However, organized meetings can accomplish bring individuals with a common goal together, sharing best practices, improving communication, contributing to sharing of the work load, and supporting everyone and improving the program.

For a successful program, meetings are a necessity.  Bringing those that mentor others together to share their experiences will only improve the program.

It is highly recommended that two meetings be held each year (September).  One meeting should be held before the season to outline the goals of the Mentor Program for the upcoming season. 

The second meeting (June) should be held after the season to determine what worked in the program and what needs to be improved.  This is important so that we learn from our mistakes.

Of course, additional meetings are the decision of the Mentor Coordinator.  This will be dependent on the size of the program and how each individual League Mentor Coordinator administers the program.

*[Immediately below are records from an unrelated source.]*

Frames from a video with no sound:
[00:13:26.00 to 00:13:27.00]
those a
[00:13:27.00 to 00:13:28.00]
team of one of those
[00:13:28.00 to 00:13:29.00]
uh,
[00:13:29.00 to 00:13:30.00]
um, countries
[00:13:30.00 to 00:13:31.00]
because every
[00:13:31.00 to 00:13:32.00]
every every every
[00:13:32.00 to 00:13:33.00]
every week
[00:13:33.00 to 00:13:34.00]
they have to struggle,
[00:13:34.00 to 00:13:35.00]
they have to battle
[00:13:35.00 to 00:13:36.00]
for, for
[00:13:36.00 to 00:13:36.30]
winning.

 Mentor Coordinators may want the option of providing incentives for their mentors.  This can be in the form of:

  • Thank you letter at end of season from the Club President and/or Board Members.     (will include the events and times)
  • Board recognition – invite to receive certificate of appreciation at board meeting(s).
  • Uniform/equipment (consider a certain number of events mentored may be given one jersey, flags, referee bag, etc.)
  • Will receive a spread sheet as to the events/hours that Mentor has helped in.
  • Yearly Board Party where you may be recognized as Mentor of the Year.
  • Mentor of the Year award (nominated by mentors)
  • Scholarship monies (Still looking into this one)
  • Written recommendation for the mentor for whatever may be needed.
  • Certificates: Bronze – 20-30 hours of service
  • Certificates: Silver – 30-40 hours of service
  • Certificates: Gold – 40-50 hours of service
  • Patch for service Hours
  • Coin for Service Hours

Most of the above referenced items are GREAT for entering a collage, National Honor Society, and Community service for Religious events.

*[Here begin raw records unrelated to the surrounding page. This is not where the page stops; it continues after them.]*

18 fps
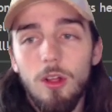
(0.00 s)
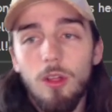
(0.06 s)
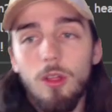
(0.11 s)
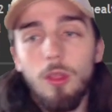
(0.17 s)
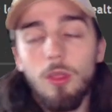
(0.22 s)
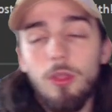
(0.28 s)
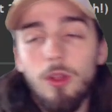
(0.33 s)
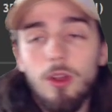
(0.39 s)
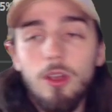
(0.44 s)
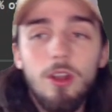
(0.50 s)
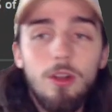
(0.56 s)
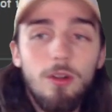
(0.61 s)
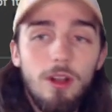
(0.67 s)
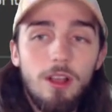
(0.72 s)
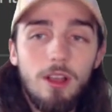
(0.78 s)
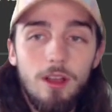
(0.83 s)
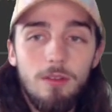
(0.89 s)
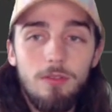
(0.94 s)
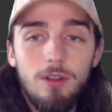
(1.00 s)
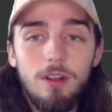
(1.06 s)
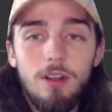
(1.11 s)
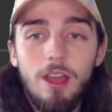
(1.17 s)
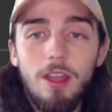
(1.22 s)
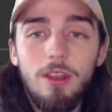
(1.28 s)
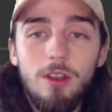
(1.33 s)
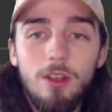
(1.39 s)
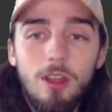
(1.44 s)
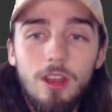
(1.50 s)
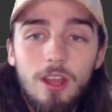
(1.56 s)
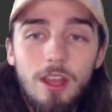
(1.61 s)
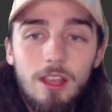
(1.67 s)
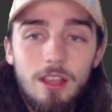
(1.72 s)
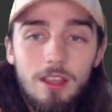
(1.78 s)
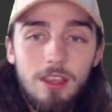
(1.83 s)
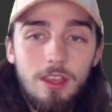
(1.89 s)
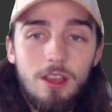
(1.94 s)
they're going to recover, and they're going
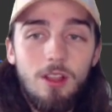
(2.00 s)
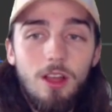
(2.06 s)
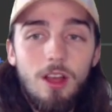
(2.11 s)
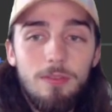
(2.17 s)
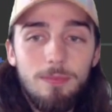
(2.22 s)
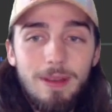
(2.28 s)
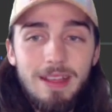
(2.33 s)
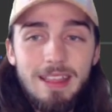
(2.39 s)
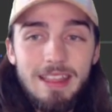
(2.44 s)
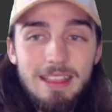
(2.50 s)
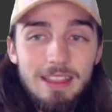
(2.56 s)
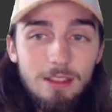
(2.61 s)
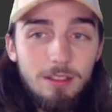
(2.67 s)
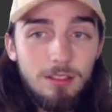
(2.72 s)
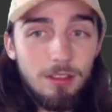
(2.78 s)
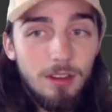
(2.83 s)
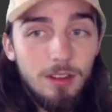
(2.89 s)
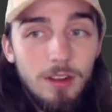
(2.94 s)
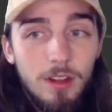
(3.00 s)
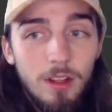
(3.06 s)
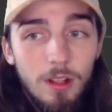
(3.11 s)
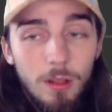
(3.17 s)
to kill off my Sneasler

If we get financial help for the scholarship programs, Mentoring Coordinator will send the Thank-You to all participants.

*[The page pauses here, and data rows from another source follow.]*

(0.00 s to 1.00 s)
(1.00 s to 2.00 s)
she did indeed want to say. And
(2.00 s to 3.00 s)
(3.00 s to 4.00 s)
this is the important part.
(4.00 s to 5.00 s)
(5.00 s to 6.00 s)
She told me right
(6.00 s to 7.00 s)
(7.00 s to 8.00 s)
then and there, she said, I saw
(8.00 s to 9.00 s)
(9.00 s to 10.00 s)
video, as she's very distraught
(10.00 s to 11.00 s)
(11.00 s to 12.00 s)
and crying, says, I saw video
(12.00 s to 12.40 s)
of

These are a few ideas that each league may consider. If you have any others please inform the Mentor Coordinator

Various Mentor Forms

There are several forms available to the Mentor.  The Mentor Coordinator will decide on what form to use.  It is possible to have several forms depending on the referee being mentored.

Mentor Program Evaluation Form is the preferred form to use.   

The most important aspect of the form is to provide a copy to the Mentor and a copy to Mentor Coordinator.  The copy to the Mentor does not have to be given on the field.  It may be best for the Mentor to provide feedback after the event from his/her notes and then go home and write it when some time has elapsed to properly formulate what he/she saw on the field and to put it in writing.  It is important to provide this written feedback to the Mentor soon after the event, within two weeks of event.  Follow-up discussion via telephone may be done, if requested.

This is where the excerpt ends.